O Podemos afirmou ao Bastidor que o caso de Machado e das pessoas que ele trouxe consigo (direta ou indiretamente) faz parte da "autonomia" dos diretórios estaduais. Disse também que só avaliará a situação de todos depois de eventuais condenações na Justiça.

Segundo a presidente do partido, Renata Abreu, o Podemos tomará atitudes quanto a condenações avaliando "caso a caso", para considerar se vai agir de alguma forma após decisões em 2ª instância (pauta de Sergio Moro) ou após o trânsito em julgado da condenação.

Também ressaltou que Floriano e Pereira já foram expulsos do diretório fluminense. E disse ainda que, durante a fusão do PHS, não foi possível saber de todas as eventuais irregularidades, mas que isso tem sido sanado dentro de uma "política de controle dentro da razoabilidade".

Ainda no plano nacional, Luiz Claudio Souza França, secretário-geral do partido, foi filmado durante as investigações da Operação Caixa de Pandora (também conhecida como mensalão do DEM) recebendo R$ 38 mil de Durval Barbosa, ex-secretário de Relações Institucionais do DF.

Sobre França, o Podemos afirmou ao Bastidor que não comentará o caso, pois é "algo relacionado diretamente à defesa do secretário-geral na Justiça". Ressaltou, porém, que ele assumiu um posto no partido por indicação do PHS no momento da incorporação - França já disse diversas vezes à imprensa "que pedirá a prescrição" do seu processo.

Ziguezagues ideológicos 

O caminho adotado pelo Podemos desde que deixou de ser PTN foi reforçar cada vez mais a agremiação como apoiadora do Judiciário e do Ministério Público. A presidente do partido, Renata Abreu, afirmou ao Bastidor que ele surgiu como "renascimento de um movimento" que elegeu Jânio Quadros, mas renovado para entender demandas de um eleitorado digital que não se identifica com partidos analógicos.

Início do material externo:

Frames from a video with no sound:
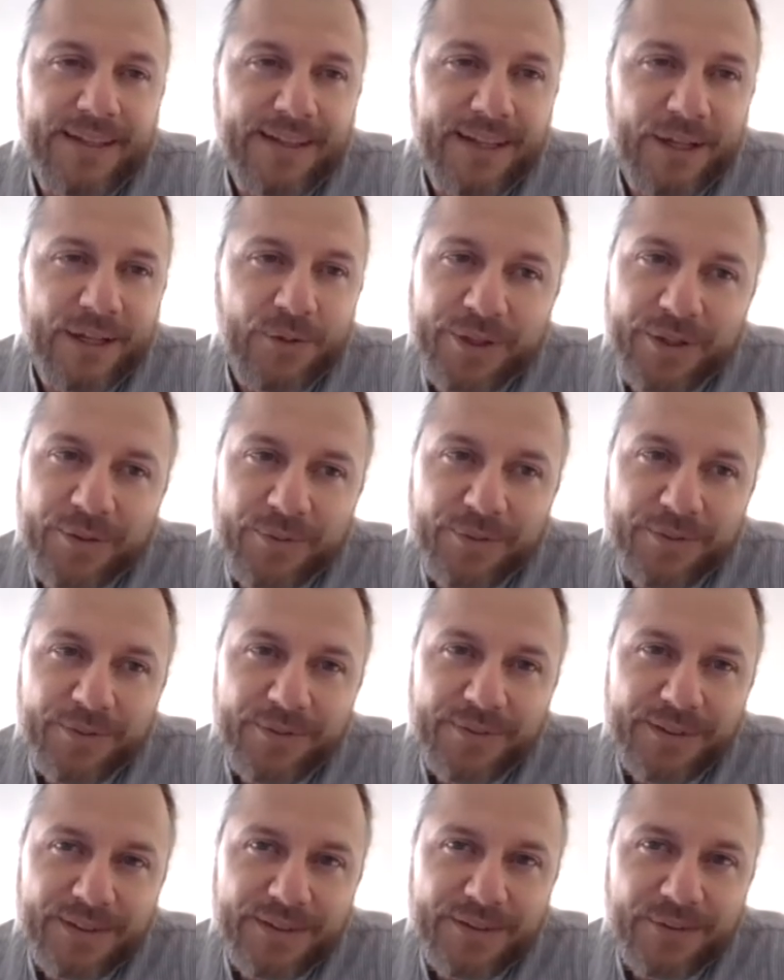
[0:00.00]
Then we
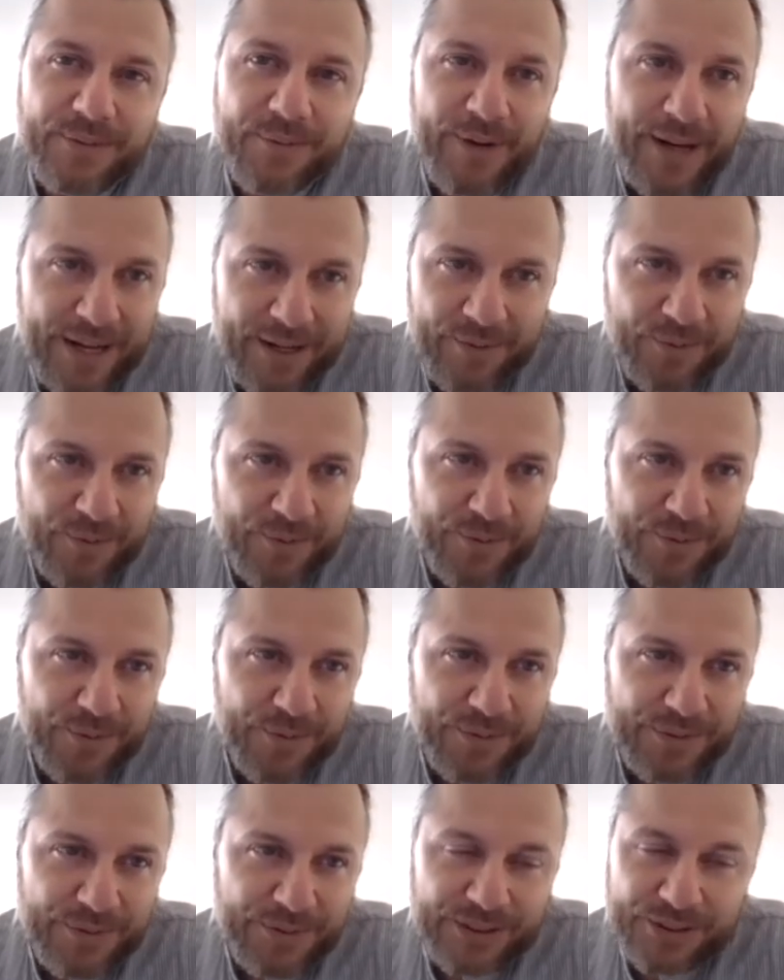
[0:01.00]
ran
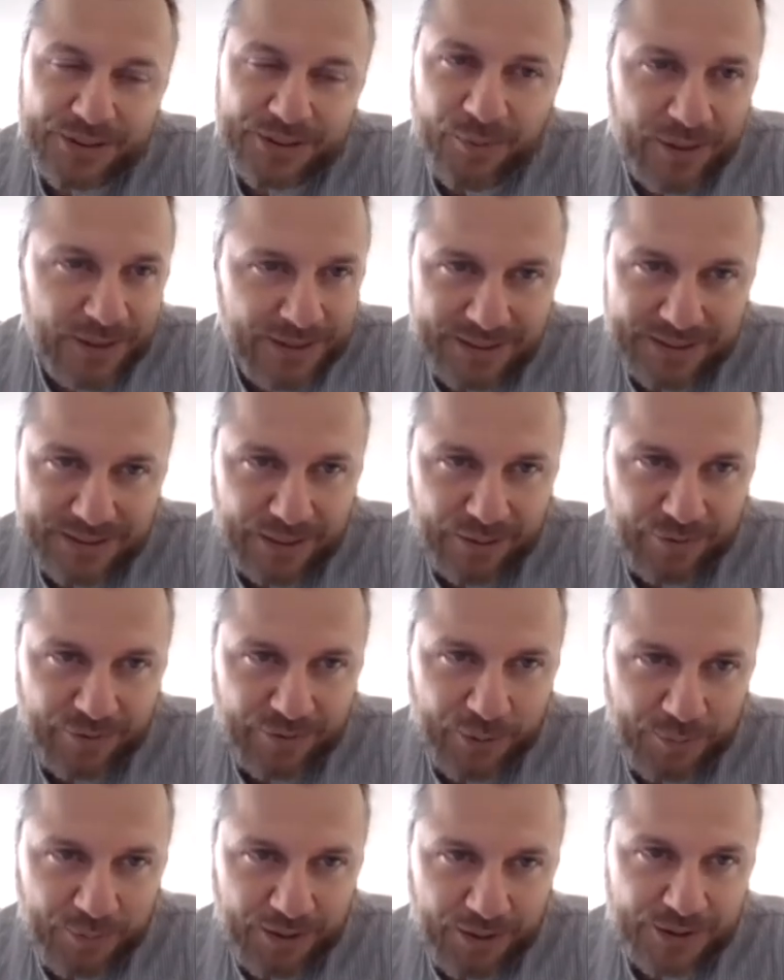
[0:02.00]
just one
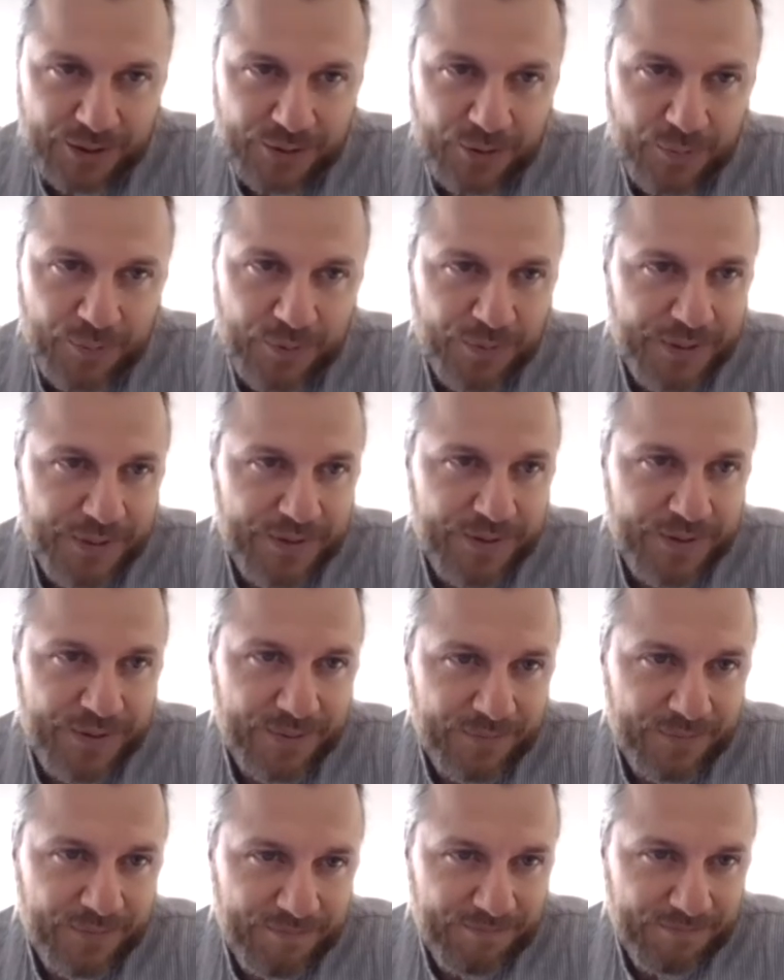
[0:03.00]
Self-Help Plus group with
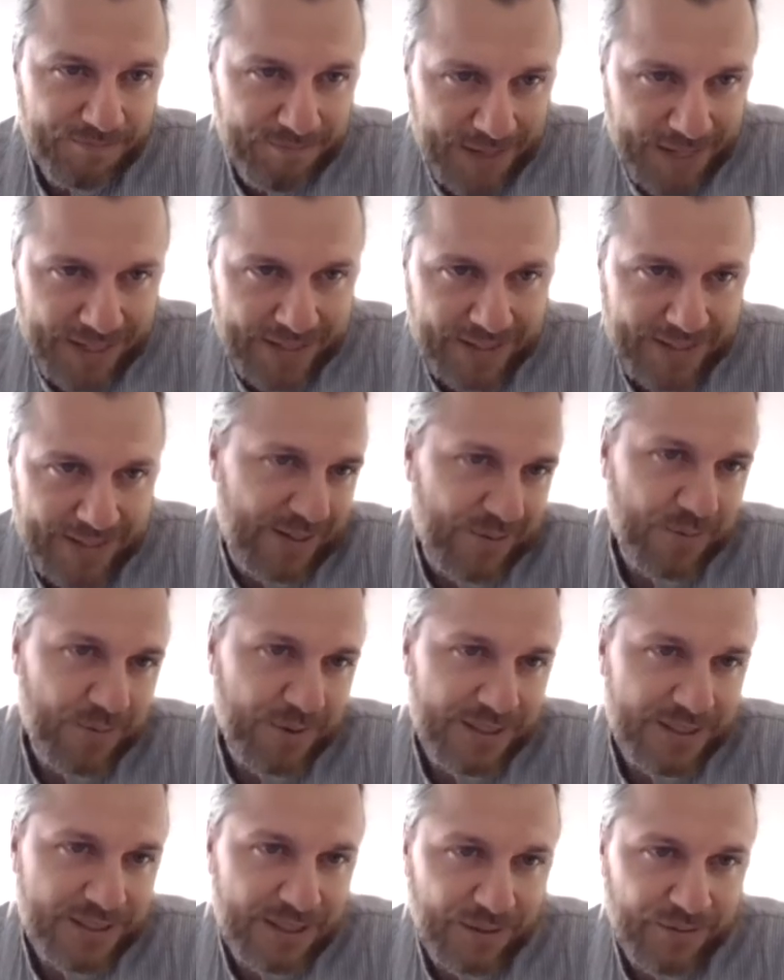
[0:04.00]
men and
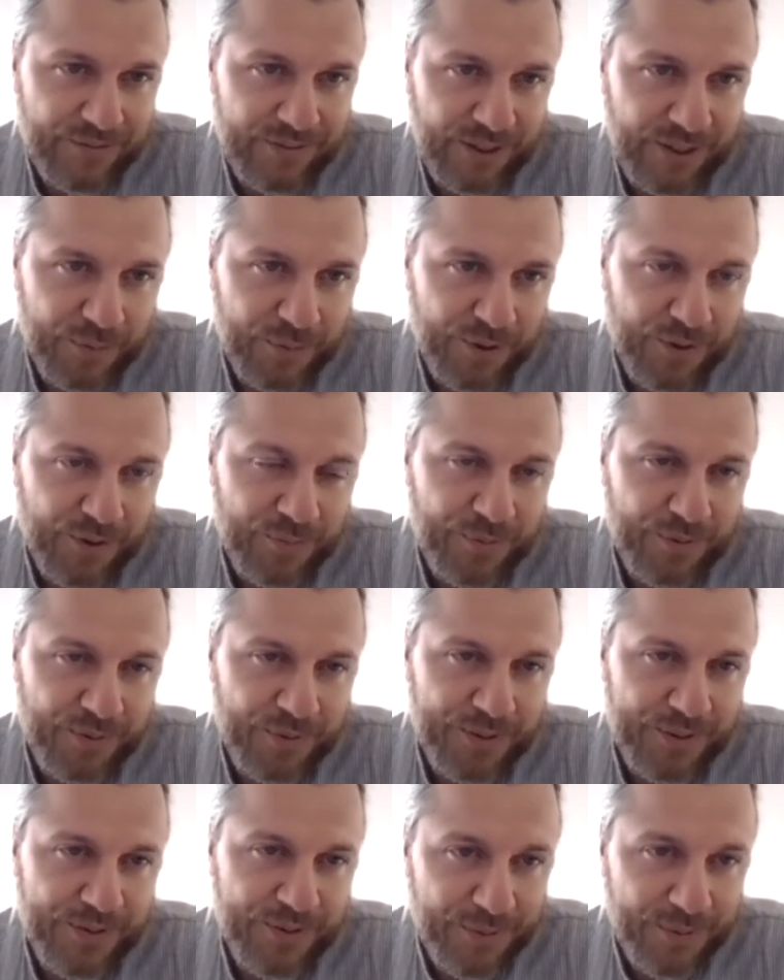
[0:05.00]
one Self-Help group
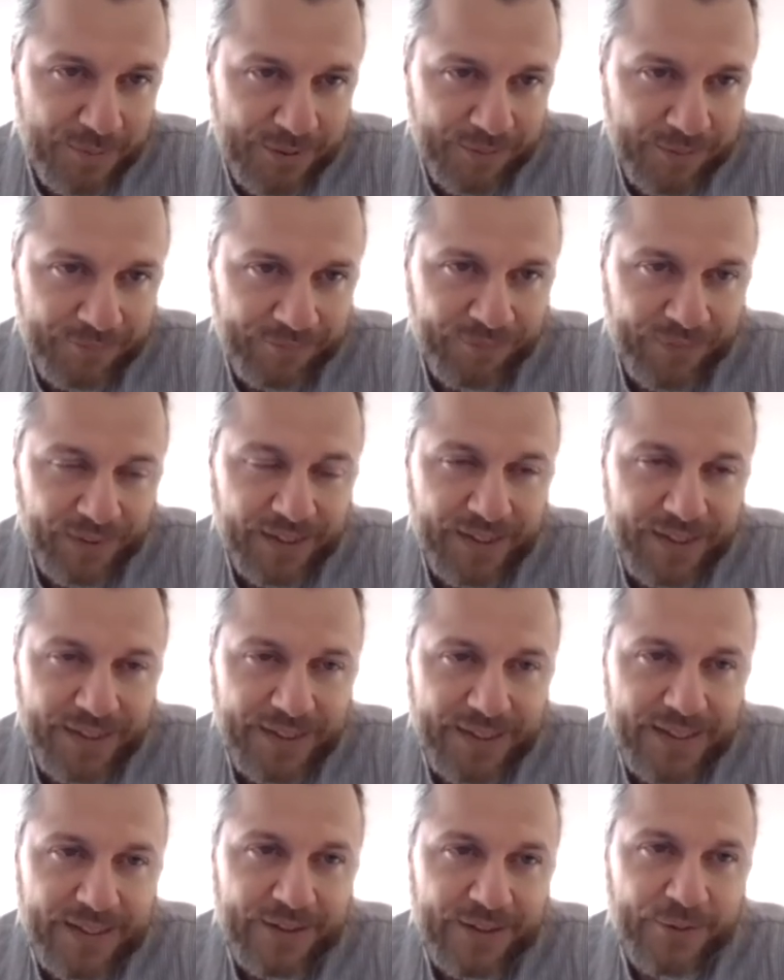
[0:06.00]
with women.
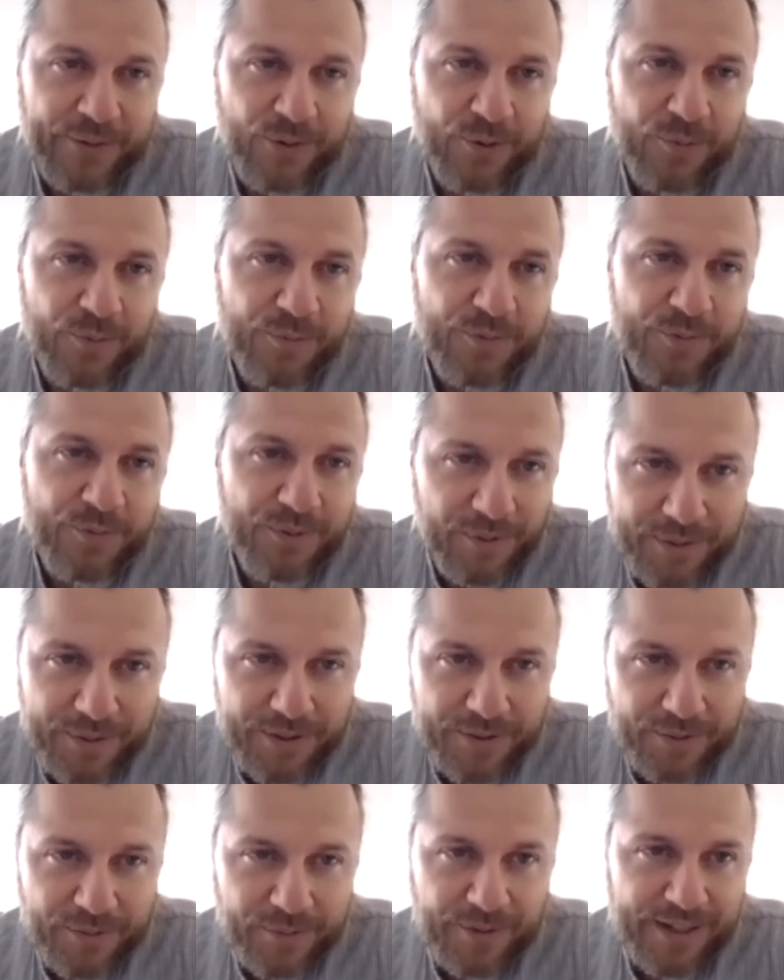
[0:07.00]
The group with
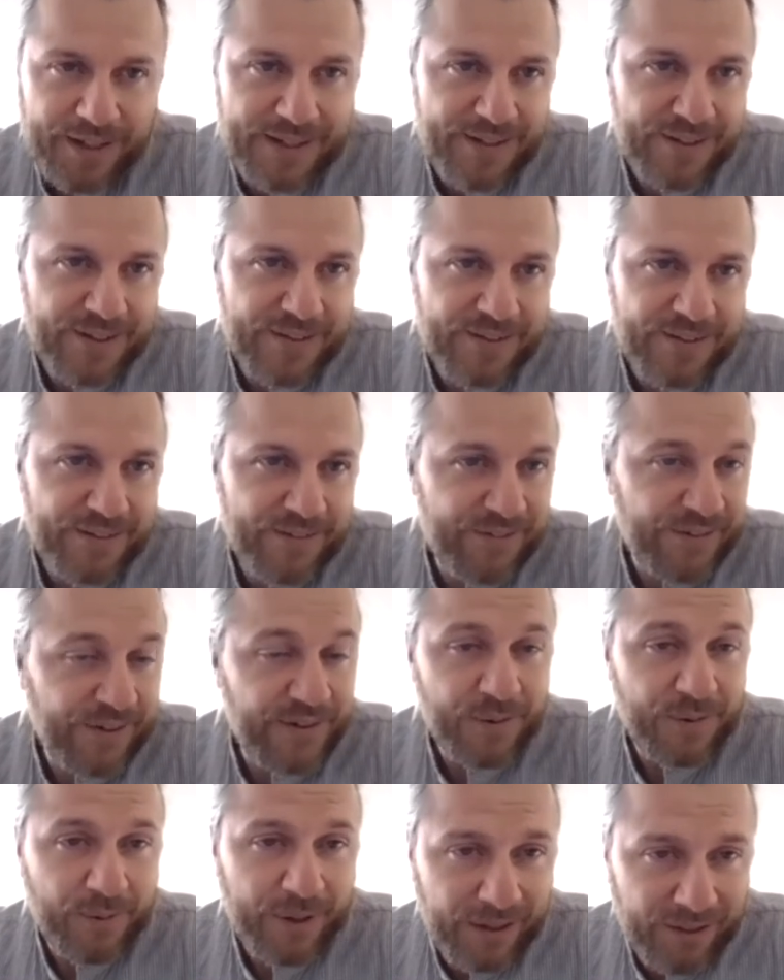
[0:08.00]
women went
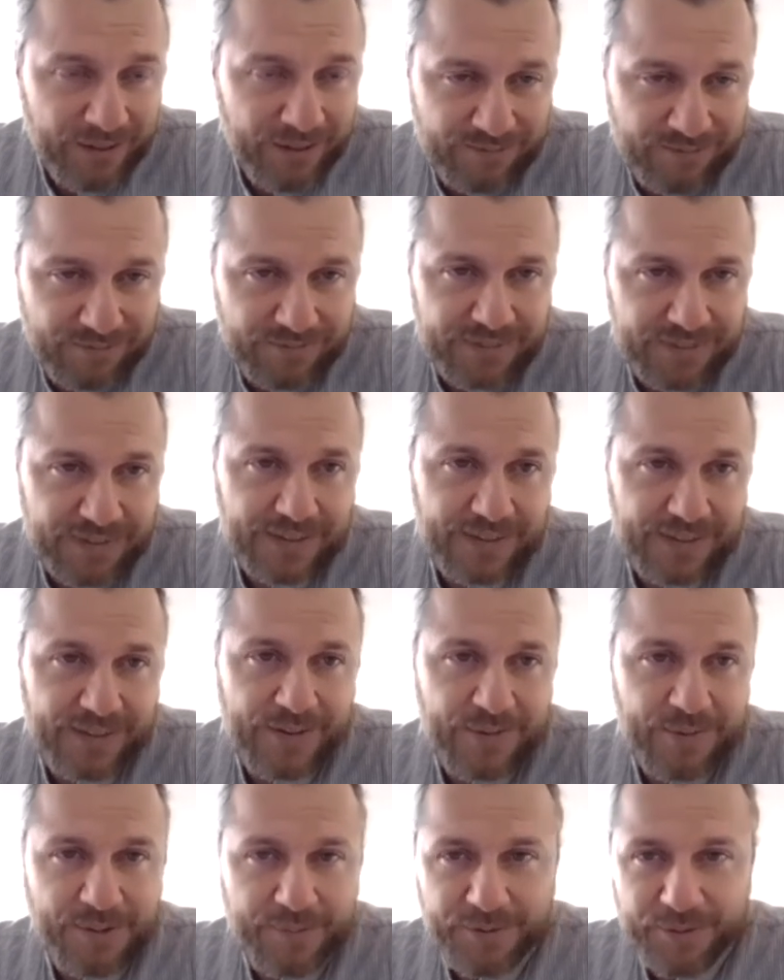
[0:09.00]
fairly well.
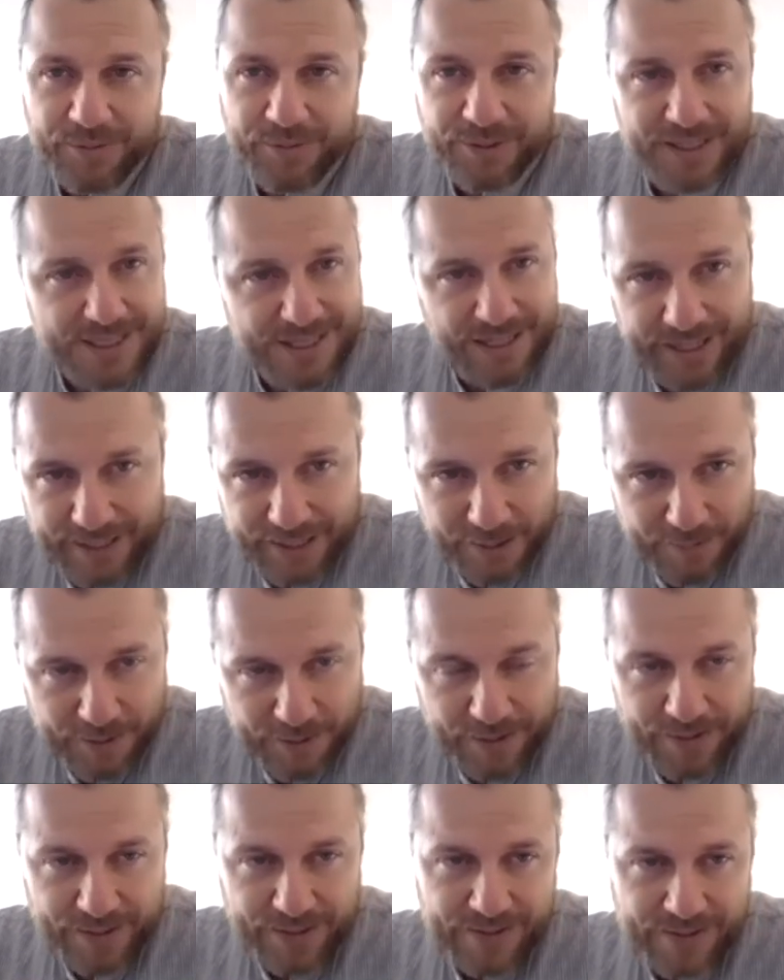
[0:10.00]
The women were excited
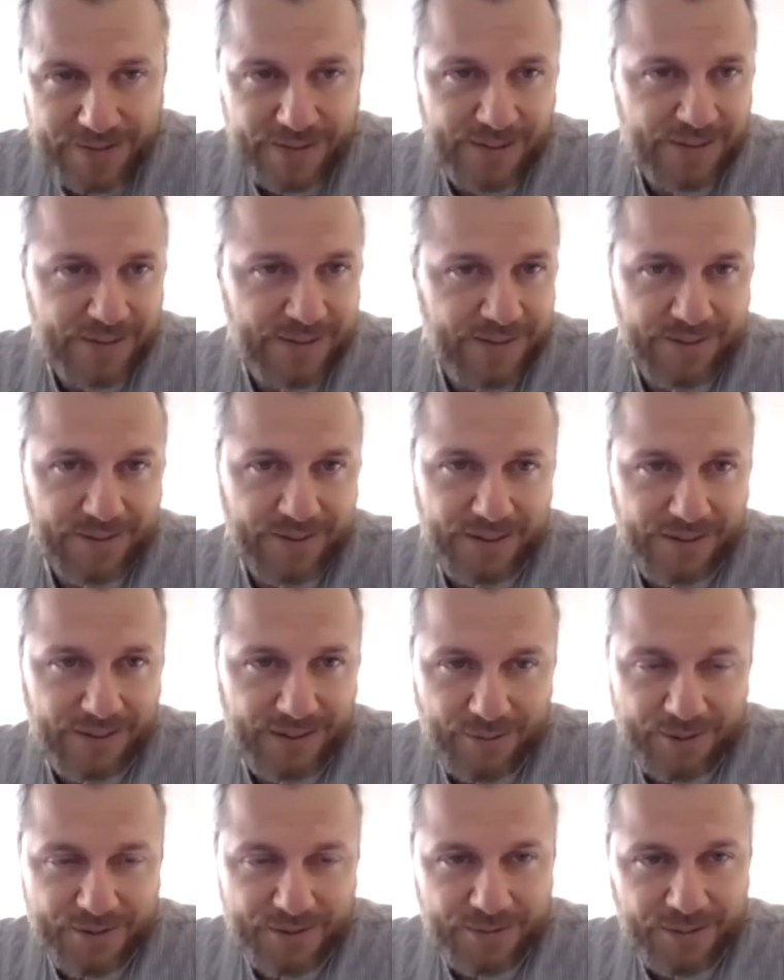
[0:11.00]
about it. They thought
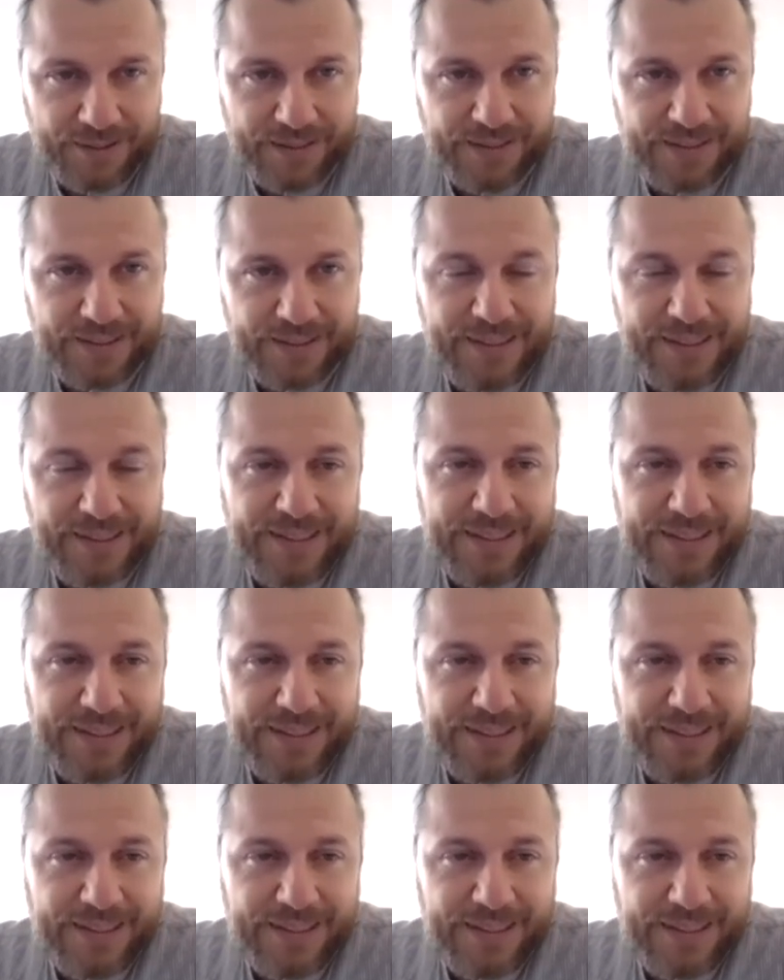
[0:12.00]
that was really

Um exemplo a favor do Judiciário é o líder do Podemos no Senado, Álvaro Dias, integrar a frente parlamentar ampla pela prisão após condenação em 2ª instância e pelo fim do foro privilegiado.

A chegada de Moro, contudo, desagradou alguns parlamentares do Podemos. Por exemplo, os deputados federais José Medeiros (MT), que é apoiador de Jair Bolsonaro, e João Carlos Bacelar Batista, que é próximo ao PT da Bahia.

Esses descontentamentos refletem bem a orientação política do partido, que, como PTN, apoiou Dilma Rousseff em 2010 e Aécio Neves quatro anos depois. A variação ideológica também é resultado do histórico de José de Abreu, pai de Renata, que foi filiado ao PMDB (atual MDB) e ao PSDB - onde foi buscar espaço político e terminou eleito deputado federal em 1994.

O partido, apesar de não integrar a base de apoio do presidente no Congresso, vota com os bolsonaristas. Em 2019, o Podemos foi a sigla com mais aderência (92% ) às pautas do governo, seguido pelo Patriota (90%) - agremiação que negociou o chegada de Jair Bolsonaro para disputar as eleições de 2022.

No Senado, Marcos do Val e Eduardo Girão defenderam o governo durante a CPI da Pandemia. E Styvenson Valentim, que apoiou Bolsonaro em 2018, agora se diz decepcionado com o presidente da República.

Com Moro dentro, agora a sigla, além de se aproximar cada vez mais da pauta de combate à corrupção, quer se colocar como liberal na economia - sem esquecer as questões sociais. Em tese, um partido clássico de centro-direita.